— Records for the exercise —
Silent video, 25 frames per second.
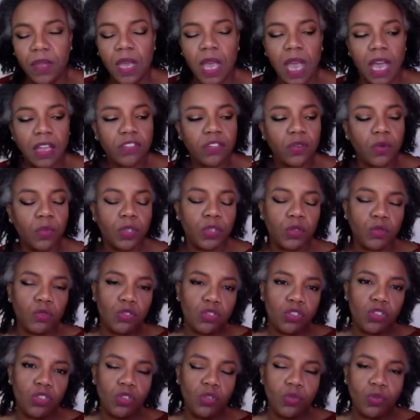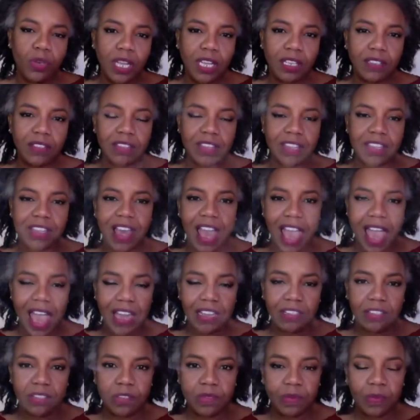And so when you tune into
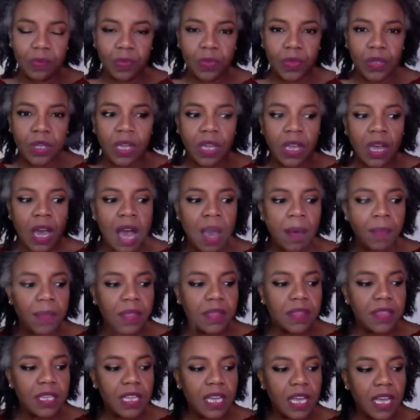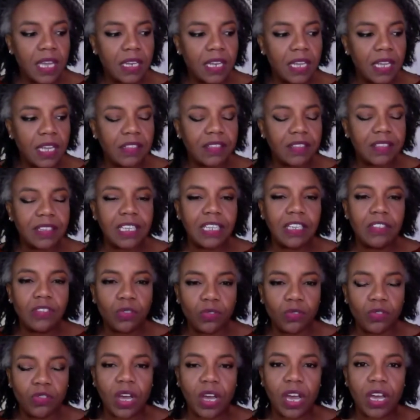that, then it's
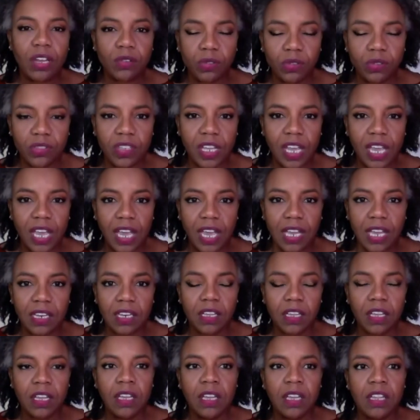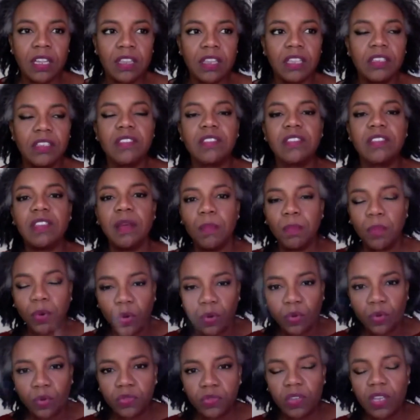easier to understand the
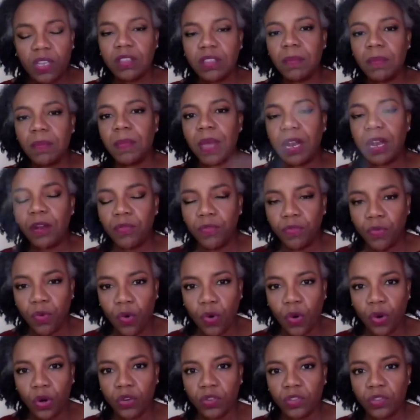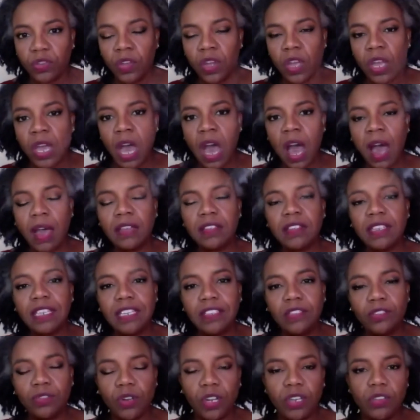symbols, the metaphors. It's
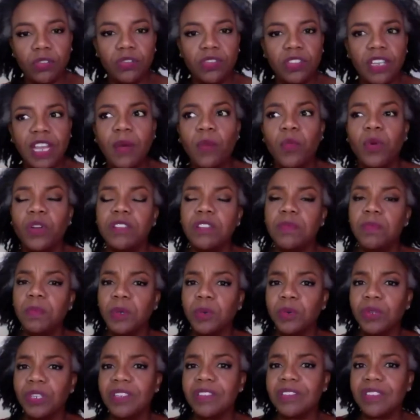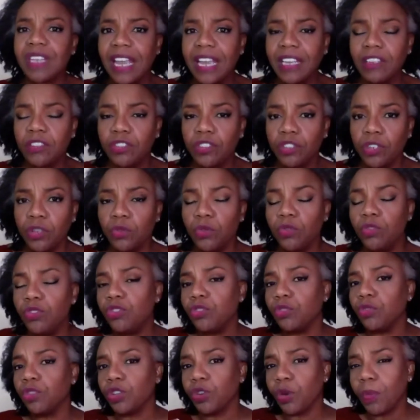easier to understand what spirit is saying to you
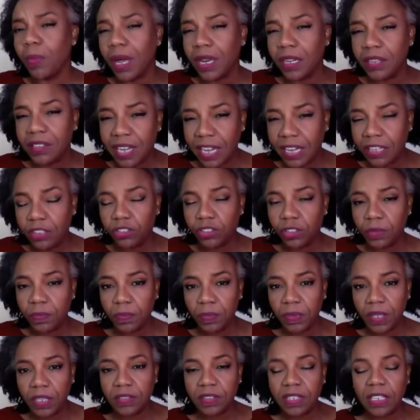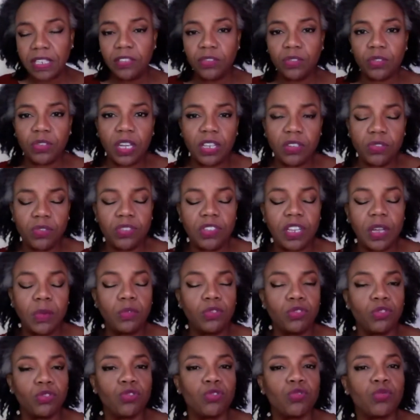during your meditation. It's easier to understand
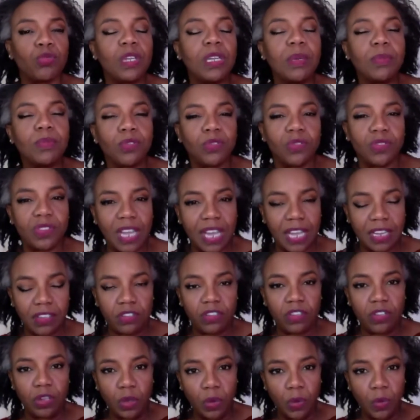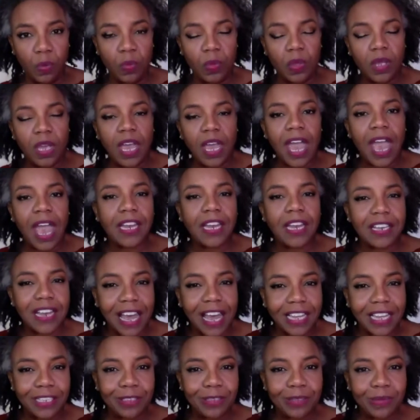what your dreams are saying to you at
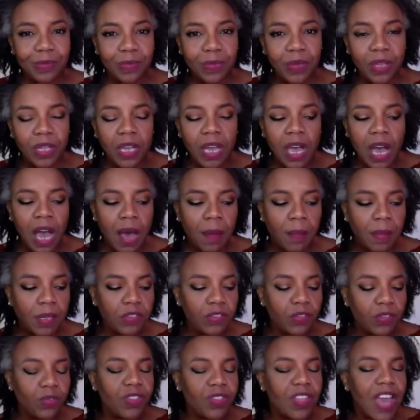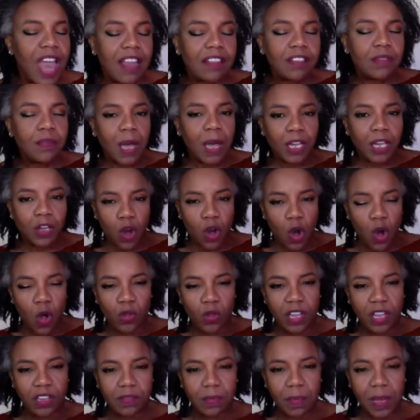night. And so that's my goal.
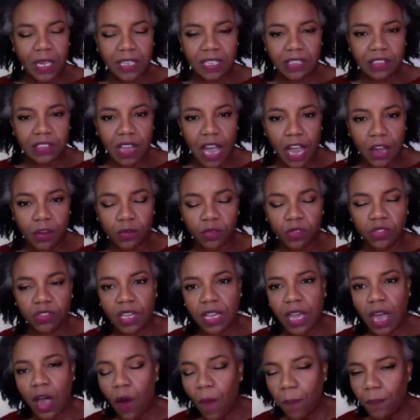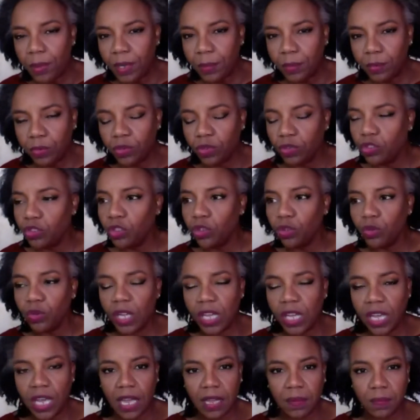That's my desire, is to help people to tune
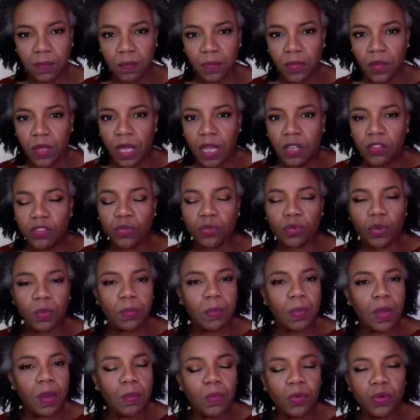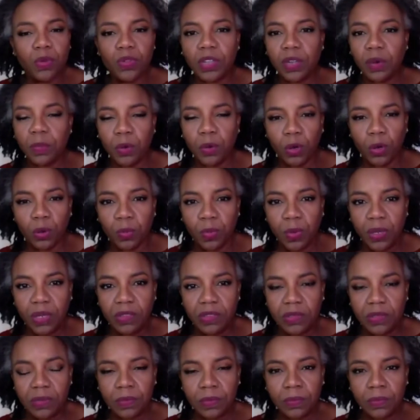in, to remember their
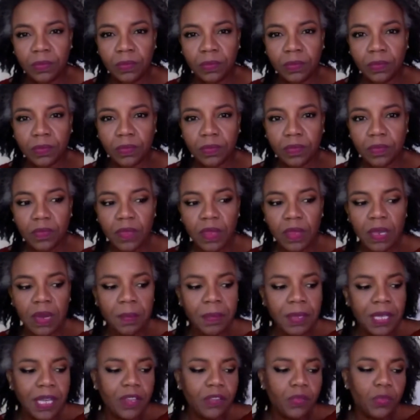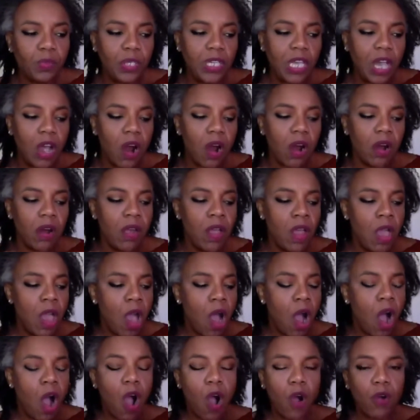purpose, because we are
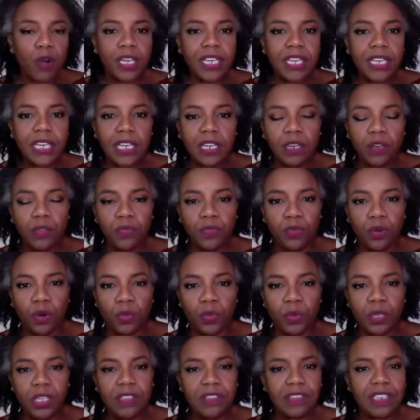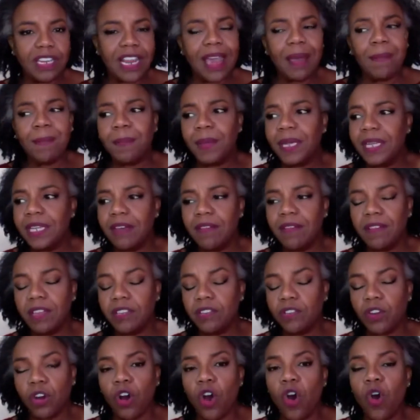all here for a reason, and many of
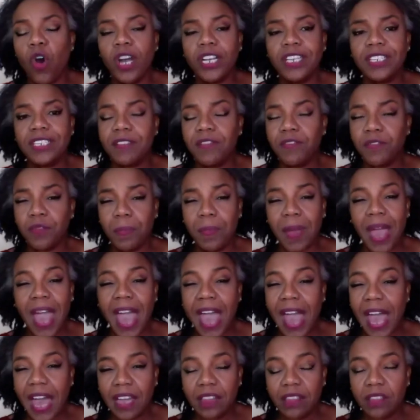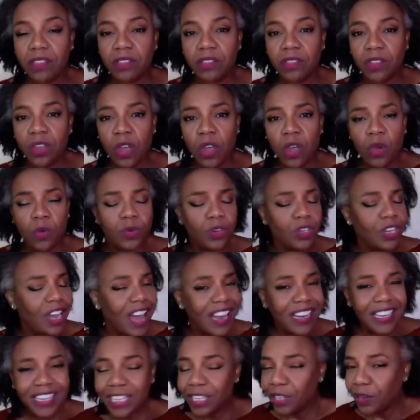us are on different paths. We're
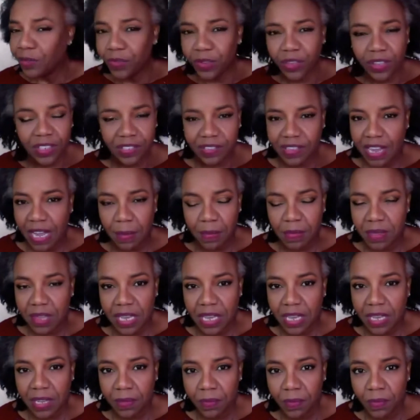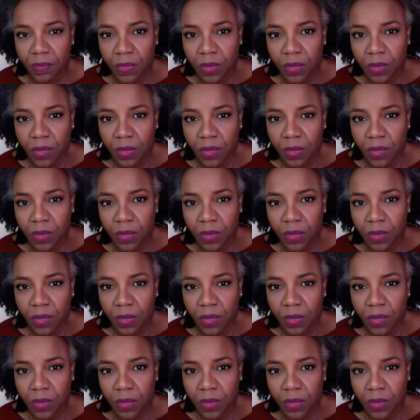not here for the same thing.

— Exercise goal —
Repeat, with no pictures, each line from the beginning of the data through the line containing "what your dreams are saying to you at", inclusive.

— Solution —
Silent video, 25 frames per second.
And so when you tune into
that, then it's
easier to understand the
symbols, the metaphors. It's
easier to understand what spirit is saying to you
during your meditation. It's easier to understand
what your dreams are saying to you at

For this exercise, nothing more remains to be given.